-- TASK STATEMENT --
Please write out the entire listing below exactly, excluding its pictures.

START MATERIAL FOR THE TASK

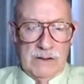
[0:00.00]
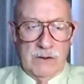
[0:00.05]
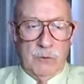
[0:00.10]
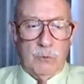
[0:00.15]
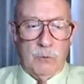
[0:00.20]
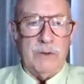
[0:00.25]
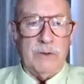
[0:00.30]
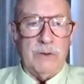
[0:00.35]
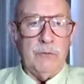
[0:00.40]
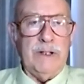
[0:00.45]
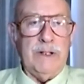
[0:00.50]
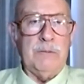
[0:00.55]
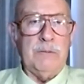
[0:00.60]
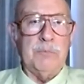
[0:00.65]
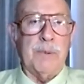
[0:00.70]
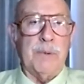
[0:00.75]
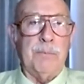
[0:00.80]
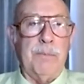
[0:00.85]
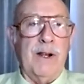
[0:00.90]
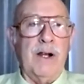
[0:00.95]
when we
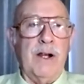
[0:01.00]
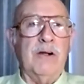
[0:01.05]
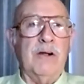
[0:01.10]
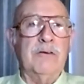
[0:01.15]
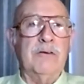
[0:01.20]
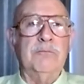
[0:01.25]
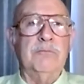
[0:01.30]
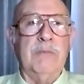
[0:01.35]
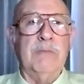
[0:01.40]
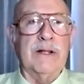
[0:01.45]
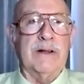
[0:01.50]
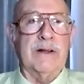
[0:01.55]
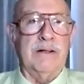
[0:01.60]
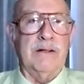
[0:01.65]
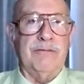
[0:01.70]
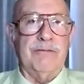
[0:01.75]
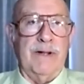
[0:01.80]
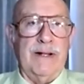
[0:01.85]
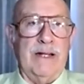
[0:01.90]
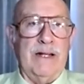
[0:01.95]
prepare monthly
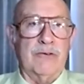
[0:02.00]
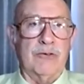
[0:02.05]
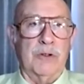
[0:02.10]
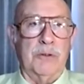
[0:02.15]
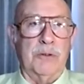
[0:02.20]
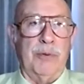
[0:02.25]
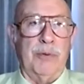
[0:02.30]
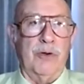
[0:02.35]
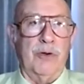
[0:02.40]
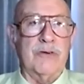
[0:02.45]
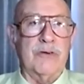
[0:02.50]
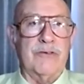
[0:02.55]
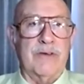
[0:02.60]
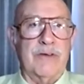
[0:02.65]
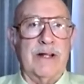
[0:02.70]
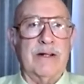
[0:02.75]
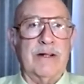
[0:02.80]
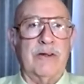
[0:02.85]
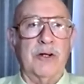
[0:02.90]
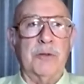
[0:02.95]
financial reports,
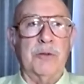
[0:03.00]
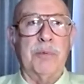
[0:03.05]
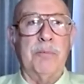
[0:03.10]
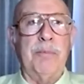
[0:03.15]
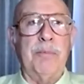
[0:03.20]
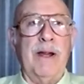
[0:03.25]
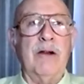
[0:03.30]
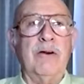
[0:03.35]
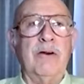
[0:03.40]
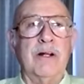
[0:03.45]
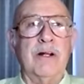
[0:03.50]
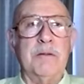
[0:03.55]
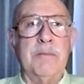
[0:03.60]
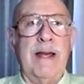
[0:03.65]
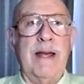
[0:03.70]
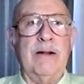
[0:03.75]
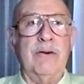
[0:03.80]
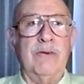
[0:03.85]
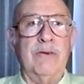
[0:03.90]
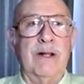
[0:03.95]
that they're prepared in a
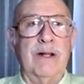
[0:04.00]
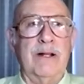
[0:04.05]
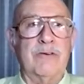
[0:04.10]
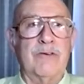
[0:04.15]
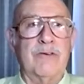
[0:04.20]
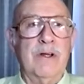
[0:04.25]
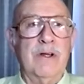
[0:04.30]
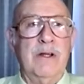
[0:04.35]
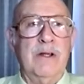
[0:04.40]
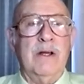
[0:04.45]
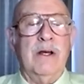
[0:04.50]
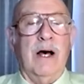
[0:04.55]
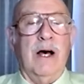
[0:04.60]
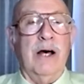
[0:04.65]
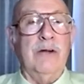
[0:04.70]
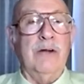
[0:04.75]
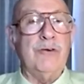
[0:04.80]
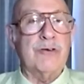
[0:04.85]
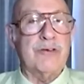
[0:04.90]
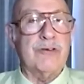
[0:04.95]
manner that's
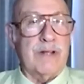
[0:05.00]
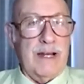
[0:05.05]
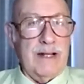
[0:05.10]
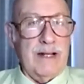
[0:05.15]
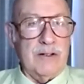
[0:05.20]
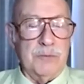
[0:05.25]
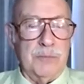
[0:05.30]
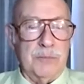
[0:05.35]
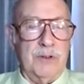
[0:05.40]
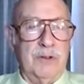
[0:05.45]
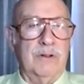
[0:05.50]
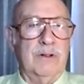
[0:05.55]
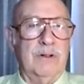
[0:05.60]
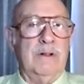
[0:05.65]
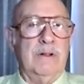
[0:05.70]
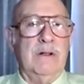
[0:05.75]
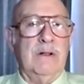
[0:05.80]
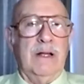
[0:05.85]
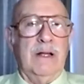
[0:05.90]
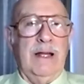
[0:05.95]
understandable
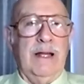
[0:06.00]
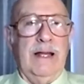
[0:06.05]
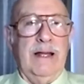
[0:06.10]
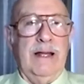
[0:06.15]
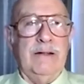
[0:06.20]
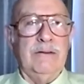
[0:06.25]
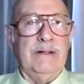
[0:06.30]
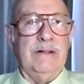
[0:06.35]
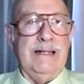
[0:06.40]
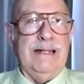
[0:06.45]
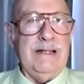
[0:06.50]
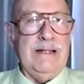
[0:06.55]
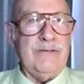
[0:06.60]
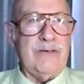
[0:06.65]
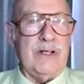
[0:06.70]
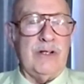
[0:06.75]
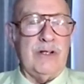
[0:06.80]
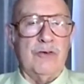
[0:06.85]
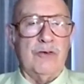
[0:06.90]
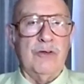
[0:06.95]
and
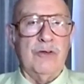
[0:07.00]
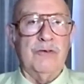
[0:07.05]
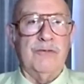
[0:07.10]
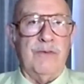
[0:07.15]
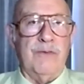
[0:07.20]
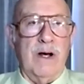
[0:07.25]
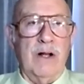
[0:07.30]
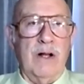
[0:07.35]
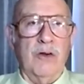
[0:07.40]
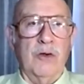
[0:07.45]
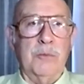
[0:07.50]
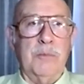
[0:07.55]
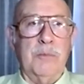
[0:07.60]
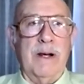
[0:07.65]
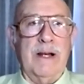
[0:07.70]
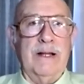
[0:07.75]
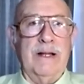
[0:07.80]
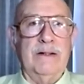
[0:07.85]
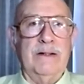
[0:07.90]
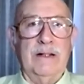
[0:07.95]
easy to follow
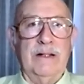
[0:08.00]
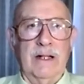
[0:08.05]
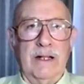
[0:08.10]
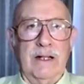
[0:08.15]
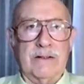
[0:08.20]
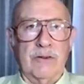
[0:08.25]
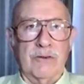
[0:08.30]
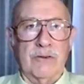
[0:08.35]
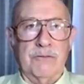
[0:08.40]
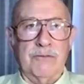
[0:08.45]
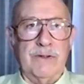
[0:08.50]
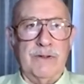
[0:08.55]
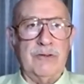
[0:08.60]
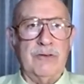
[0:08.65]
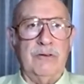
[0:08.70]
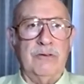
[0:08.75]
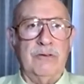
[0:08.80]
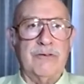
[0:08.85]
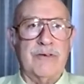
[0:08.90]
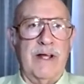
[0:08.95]
by the elected
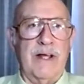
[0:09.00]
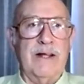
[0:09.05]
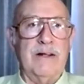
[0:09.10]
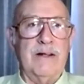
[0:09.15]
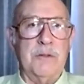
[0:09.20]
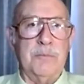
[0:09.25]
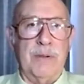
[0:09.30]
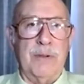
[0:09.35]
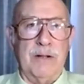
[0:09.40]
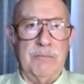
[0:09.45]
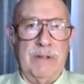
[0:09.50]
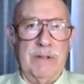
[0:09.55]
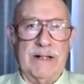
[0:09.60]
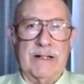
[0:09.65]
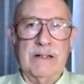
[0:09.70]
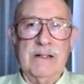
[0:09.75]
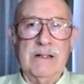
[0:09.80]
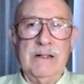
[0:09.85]
officials and the public.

END MATERIAL FOR THE TASK

-- EXERCISE RESULT --
[0:00.00]
[0:00.05]
[0:00.10]
[0:00.15]
[0:00.20]
[0:00.25]
[0:00.30]
[0:00.35]
[0:00.40]
[0:00.45]
[0:00.50]
[0:00.55]
[0:00.60]
[0:00.65]
[0:00.70]
[0:00.75]
[0:00.80]
[0:00.85]
[0:00.90]
[0:00.95]
when we
[0:01.00]
[0:01.05]
[0:01.10]
[0:01.15]
[0:01.20]
[0:01.25]
[0:01.30]
[0:01.35]
[0:01.40]
[0:01.45]
[0:01.50]
[0:01.55]
[0:01.60]
[0:01.65]
[0:01.70]
[0:01.75]
[0:01.80]
[0:01.85]
[0:01.90]
[0:01.95]
prepare monthly
[0:02.00]
[0:02.05]
[0:02.10]
[0:02.15]
[0:02.20]
[0:02.25]
[0:02.30]
[0:02.35]
[0:02.40]
[0:02.45]
[0:02.50]
[0:02.55]
[0:02.60]
[0:02.65]
[0:02.70]
[0:02.75]
[0:02.80]
[0:02.85]
[0:02.90]
[0:02.95]
financial reports,
[0:03.00]
[0:03.05]
[0:03.10]
[0:03.15]
[0:03.20]
[0:03.25]
[0:03.30]
[0:03.35]
[0:03.40]
[0:03.45]
[0:03.50]
[0:03.55]
[0:03.60]
[0:03.65]
[0:03.70]
[0:03.75]
[0:03.80]
[0:03.85]
[0:03.90]
[0:03.95]
that they're prepared in a
[0:04.00]
[0:04.05]
[0:04.10]
[0:04.15]
[0:04.20]
[0:04.25]
[0:04.30]
[0:04.35]
[0:04.40]
[0:04.45]
[0:04.50]
[0:04.55]
[0:04.60]
[0:04.65]
[0:04.70]
[0:04.75]
[0:04.80]
[0:04.85]
[0:04.90]
[0:04.95]
manner that's
[0:05.00]
[0:05.05]
[0:05.10]
[0:05.15]
[0:05.20]
[0:05.25]
[0:05.30]
[0:05.35]
[0:05.40]
[0:05.45]
[0:05.50]
[0:05.55]
[0:05.60]
[0:05.65]
[0:05.70]
[0:05.75]
[0:05.80]
[0:05.85]
[0:05.90]
[0:05.95]
understandable
[0:06.00]
[0:06.05]
[0:06.10]
[0:06.15]
[0:06.20]
[0:06.25]
[0:06.30]
[0:06.35]
[0:06.40]
[0:06.45]
[0:06.50]
[0:06.55]
[0:06.60]
[0:06.65]
[0:06.70]
[0:06.75]
[0:06.80]
[0:06.85]
[0:06.90]
[0:06.95]
and
[0:07.00]
[0:07.05]
[0:07.10]
[0:07.15]
[0:07.20]
[0:07.25]
[0:07.30]
[0:07.35]
[0:07.40]
[0:07.45]
[0:07.50]
[0:07.55]
[0:07.60]
[0:07.65]
[0:07.70]
[0:07.75]
[0:07.80]
[0:07.85]
[0:07.90]
[0:07.95]
easy to follow
[0:08.00]
[0:08.05]
[0:08.10]
[0:08.15]
[0:08.20]
[0:08.25]
[0:08.30]
[0:08.35]
[0:08.40]
[0:08.45]
[0:08.50]
[0:08.55]
[0:08.60]
[0:08.65]
[0:08.70]
[0:08.75]
[0:08.80]
[0:08.85]
[0:08.90]
[0:08.95]
by the elected
[0:09.00]
[0:09.05]
[0:09.10]
[0:09.15]
[0:09.20]
[0:09.25]
[0:09.30]
[0:09.35]
[0:09.40]
[0:09.45]
[0:09.50]
[0:09.55]
[0:09.60]
[0:09.65]
[0:09.70]
[0:09.75]
[0:09.80]
[0:09.85]
officials and the public.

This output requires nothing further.